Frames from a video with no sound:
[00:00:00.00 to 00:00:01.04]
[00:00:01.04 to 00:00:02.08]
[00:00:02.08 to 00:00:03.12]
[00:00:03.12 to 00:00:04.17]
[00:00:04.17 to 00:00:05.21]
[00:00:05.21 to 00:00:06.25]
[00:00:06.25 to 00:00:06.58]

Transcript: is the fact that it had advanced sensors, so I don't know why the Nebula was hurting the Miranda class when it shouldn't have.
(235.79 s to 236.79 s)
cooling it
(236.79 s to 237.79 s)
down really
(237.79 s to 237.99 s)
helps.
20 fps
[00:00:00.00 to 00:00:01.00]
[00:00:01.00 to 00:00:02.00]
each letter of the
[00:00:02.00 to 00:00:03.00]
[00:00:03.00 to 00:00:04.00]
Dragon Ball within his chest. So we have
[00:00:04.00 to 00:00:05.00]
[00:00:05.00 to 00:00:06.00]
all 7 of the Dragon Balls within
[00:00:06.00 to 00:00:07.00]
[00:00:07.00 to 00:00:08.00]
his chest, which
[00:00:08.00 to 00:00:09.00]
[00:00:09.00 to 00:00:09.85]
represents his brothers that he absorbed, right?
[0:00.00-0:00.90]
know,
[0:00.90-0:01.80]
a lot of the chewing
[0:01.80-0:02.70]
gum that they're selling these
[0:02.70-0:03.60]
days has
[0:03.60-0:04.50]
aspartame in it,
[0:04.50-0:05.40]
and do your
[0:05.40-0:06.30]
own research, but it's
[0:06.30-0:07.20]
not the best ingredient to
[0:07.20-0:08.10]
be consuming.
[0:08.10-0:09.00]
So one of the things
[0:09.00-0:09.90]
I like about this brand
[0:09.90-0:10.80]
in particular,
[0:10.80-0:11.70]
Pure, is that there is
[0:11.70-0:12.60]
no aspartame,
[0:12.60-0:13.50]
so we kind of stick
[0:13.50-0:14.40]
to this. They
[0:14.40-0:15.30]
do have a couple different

----------

[What to produce]
In the material above, transcribe exactly the lines beginning at the one with "[00:00:05.21 to 00:00:06.25]" and ending at the one with "[00:00:04.00 to 00:00:05.00]", both included.

[Task result]
[00:00:05.21 to 00:00:06.25]
[00:00:06.25 to 00:00:06.58]

Transcript: is the fact that it had advanced sensors, so I don't know why the Nebula was hurting the Miranda class when it shouldn't have.
(235.79 s to 236.79 s)
cooling it
(236.79 s to 237.79 s)
down really
(237.79 s to 237.99 s)
helps.
20 fps
[00:00:00.00 to 00:00:01.00]
[00:00:01.00 to 00:00:02.00]
each letter of the
[00:00:02.00 to 00:00:03.00]
[00:00:03.00 to 00:00:04.00]
Dragon Ball within his chest. So we have
[00:00:04.00 to 00:00:05.00]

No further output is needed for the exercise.